Problem statement: Omit the pictures and extract only the lines from the line containing "(504.46 s to 505.53 s)" to the end of the material, each exactly as written.

Start of Dataset content

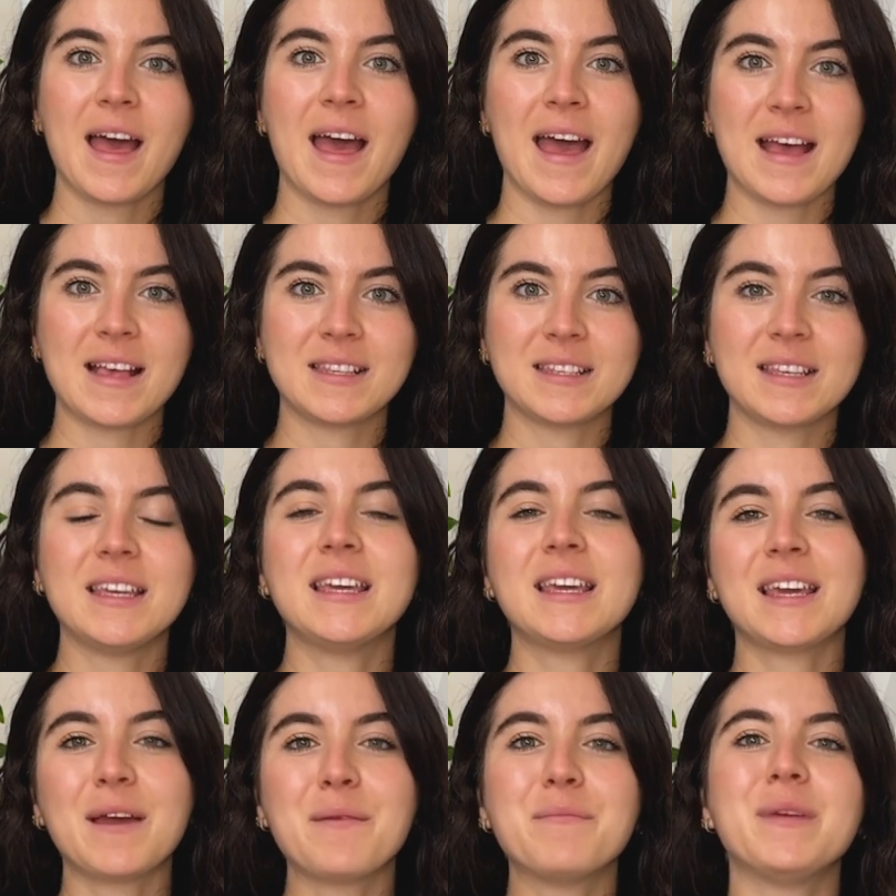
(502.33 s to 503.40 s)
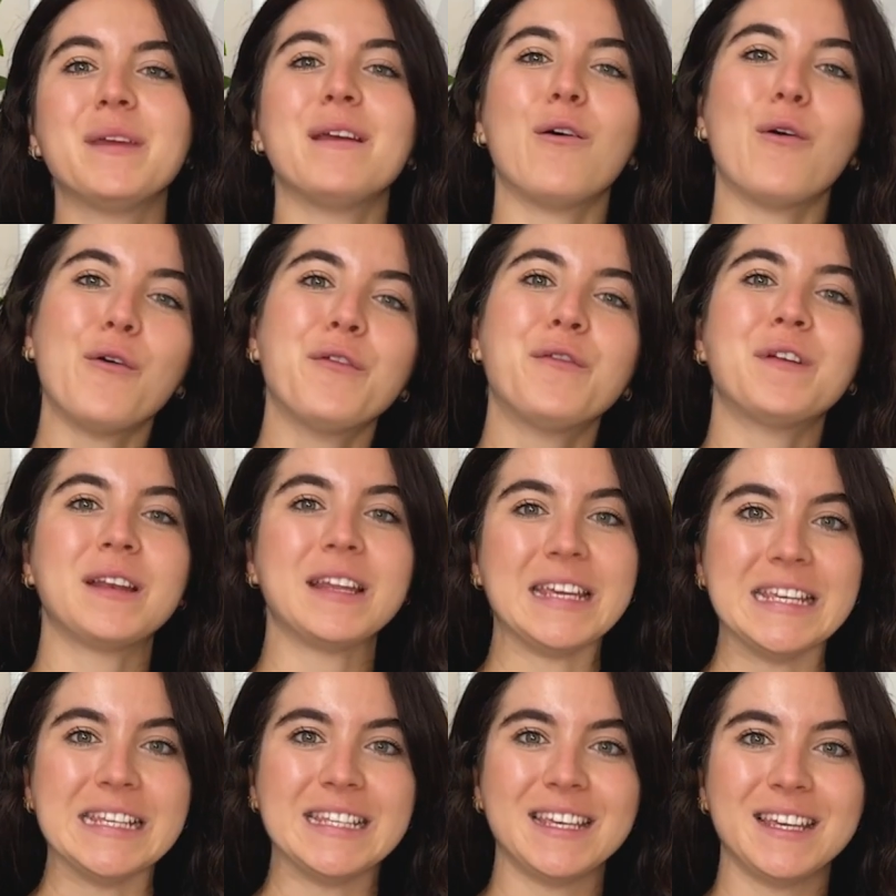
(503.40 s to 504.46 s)
as it can be often
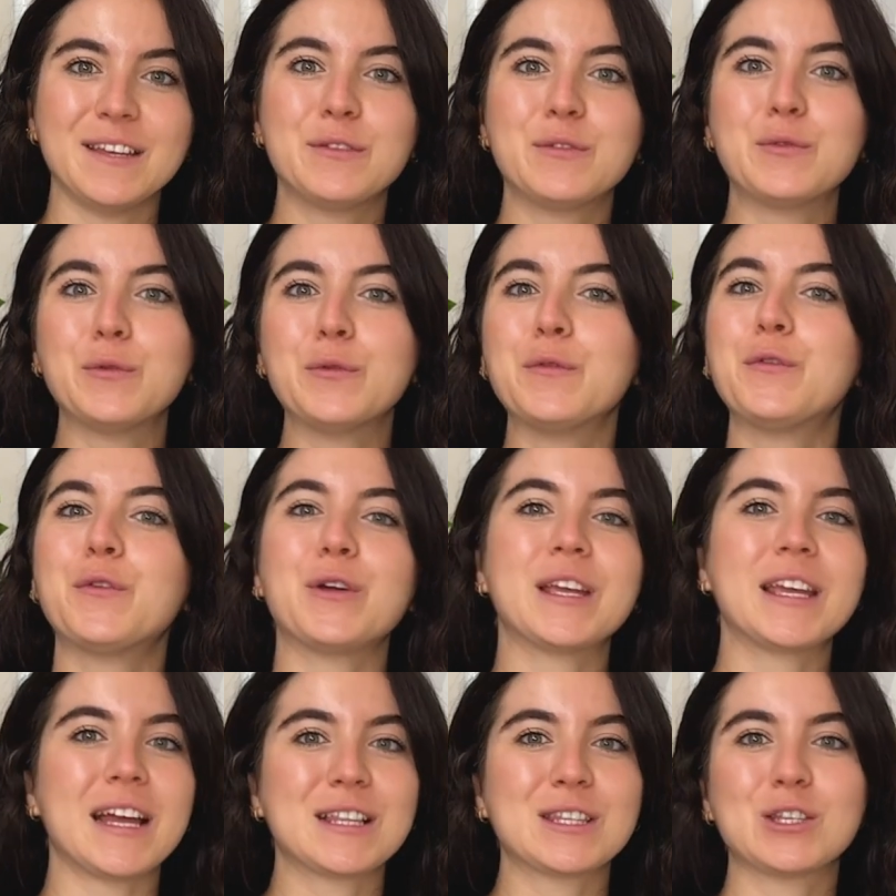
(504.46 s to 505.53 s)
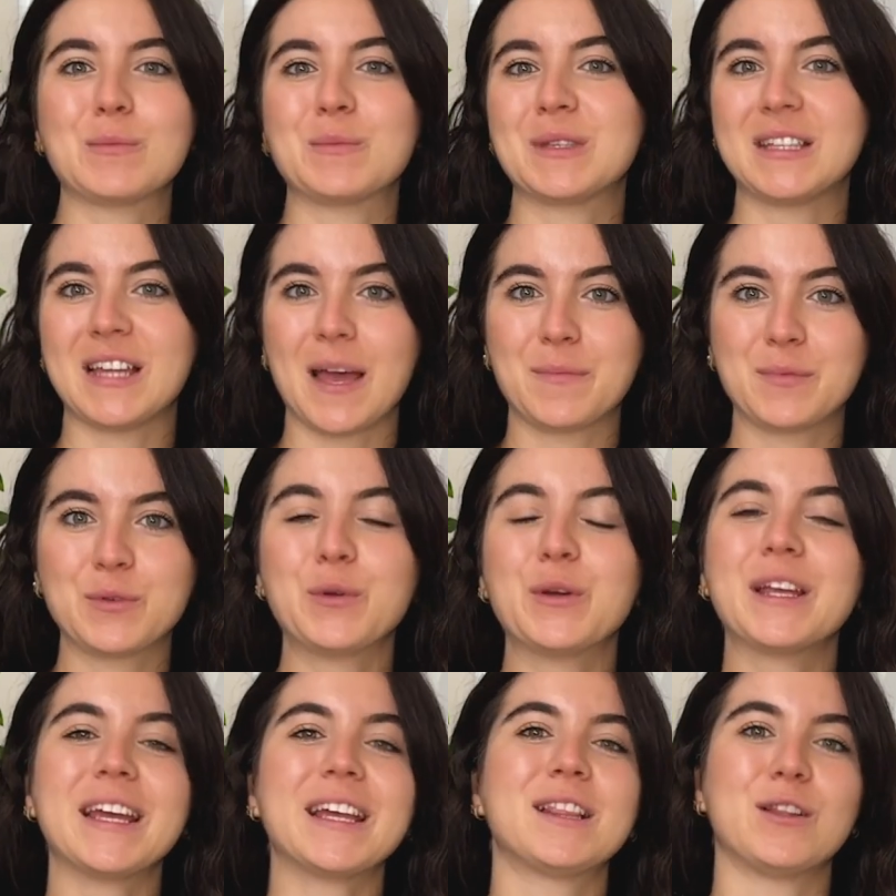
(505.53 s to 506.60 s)
easy to forget some steps or
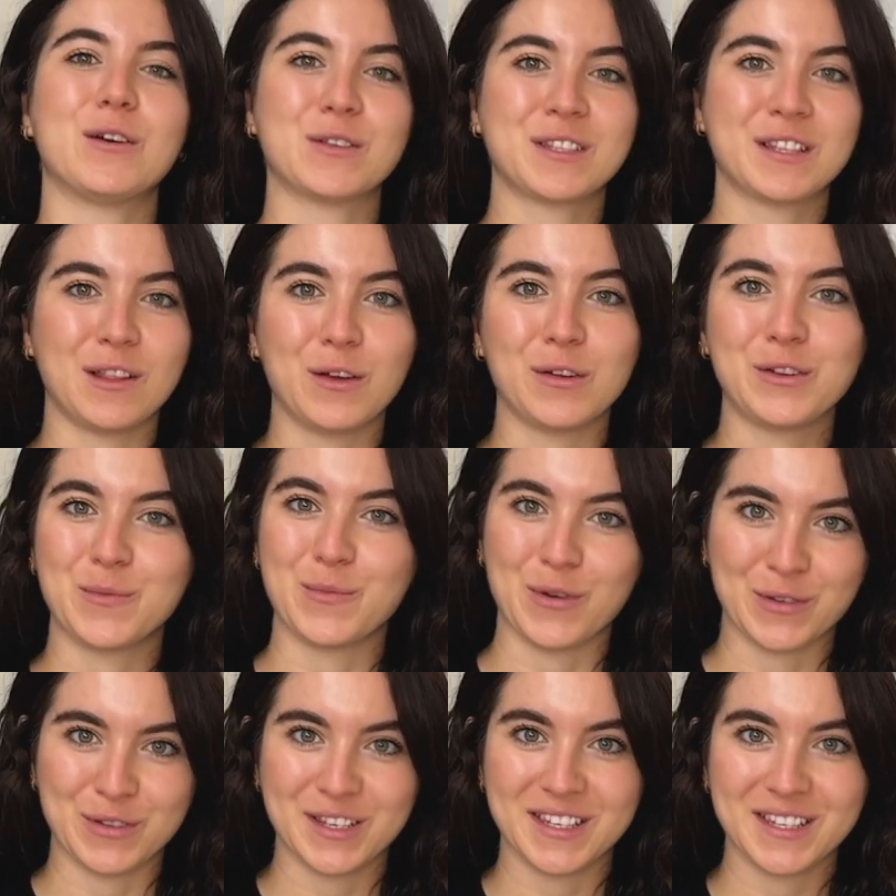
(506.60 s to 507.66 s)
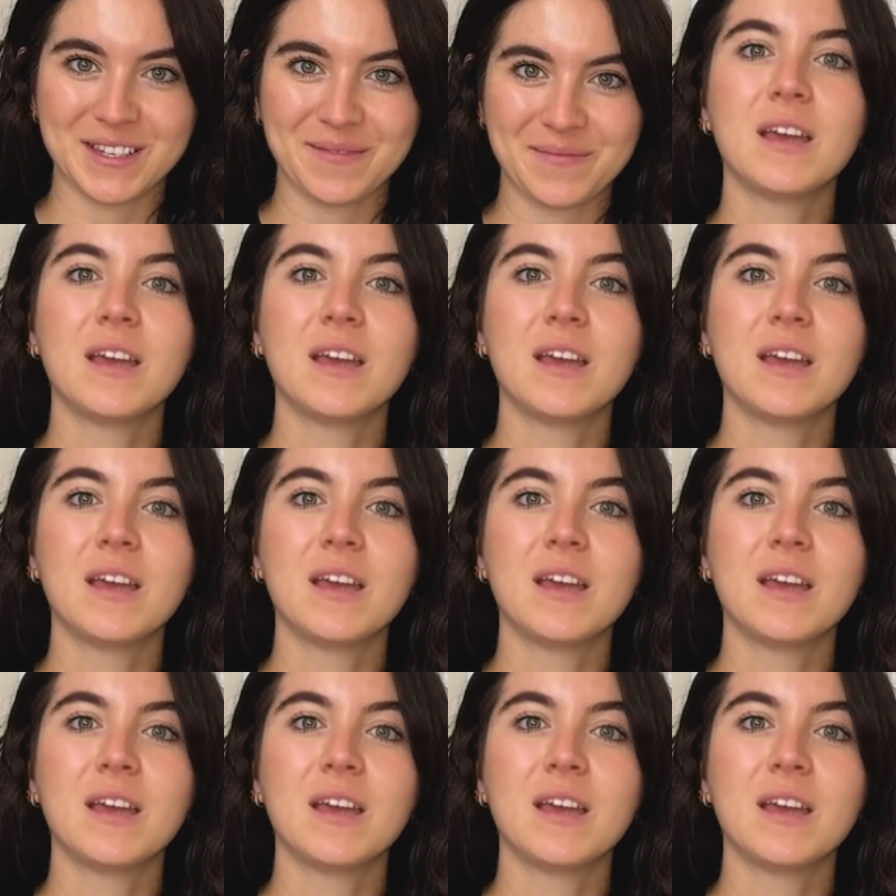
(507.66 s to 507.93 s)
get lost along the process.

End of Dataset content

Written solution:
(504.46 s to 505.53 s)
(505.53 s to 506.60 s)
easy to forget some steps or
(506.60 s to 507.66 s)
(507.66 s to 507.93 s)
get lost along the process.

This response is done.